- _Given entries_:
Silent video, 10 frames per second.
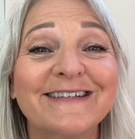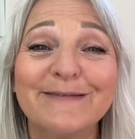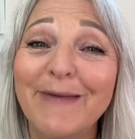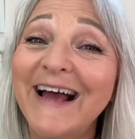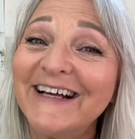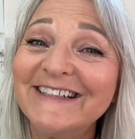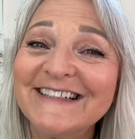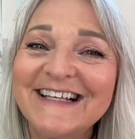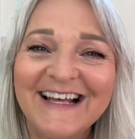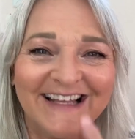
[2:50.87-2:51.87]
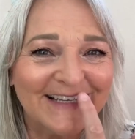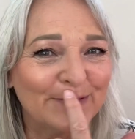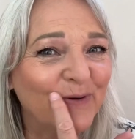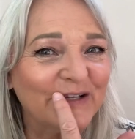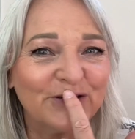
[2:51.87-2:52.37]
smile, and that
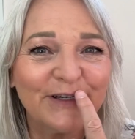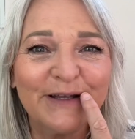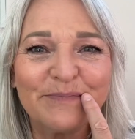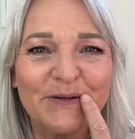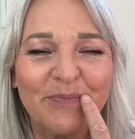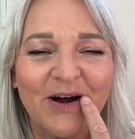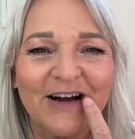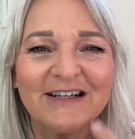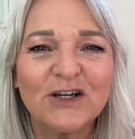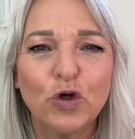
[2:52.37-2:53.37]
spreads your lips apart.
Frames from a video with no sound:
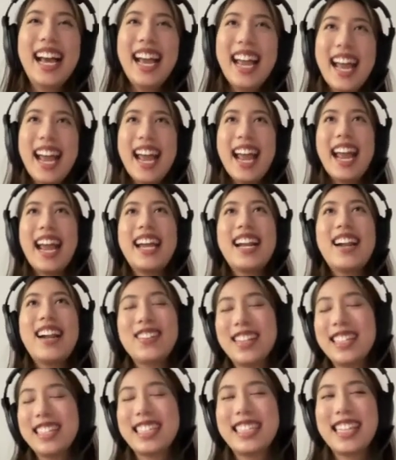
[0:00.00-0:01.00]
And on
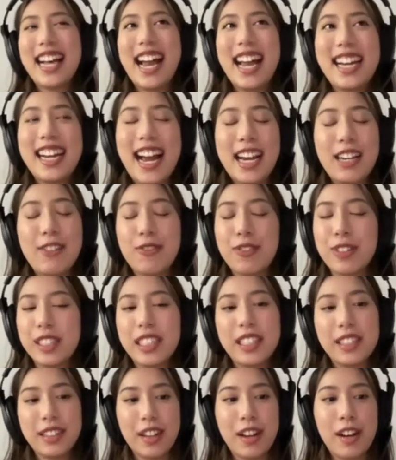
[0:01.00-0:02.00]
the side, I really
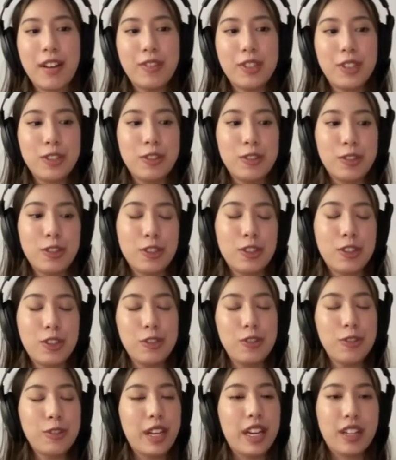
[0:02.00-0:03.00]
love to just do
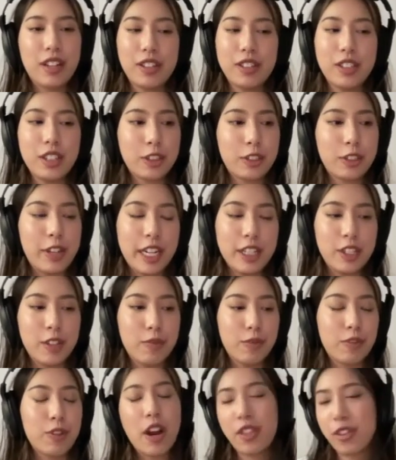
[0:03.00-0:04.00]
like content creation
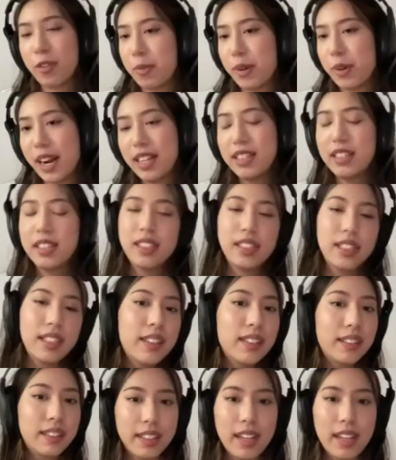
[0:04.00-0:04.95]
for other brands. Yeah.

- _Exercise_: Search the listing for the word "video" and return each line that holds it.

- _Exercise response_:
Silent video, 10 frames per second.
Frames from a video with no sound:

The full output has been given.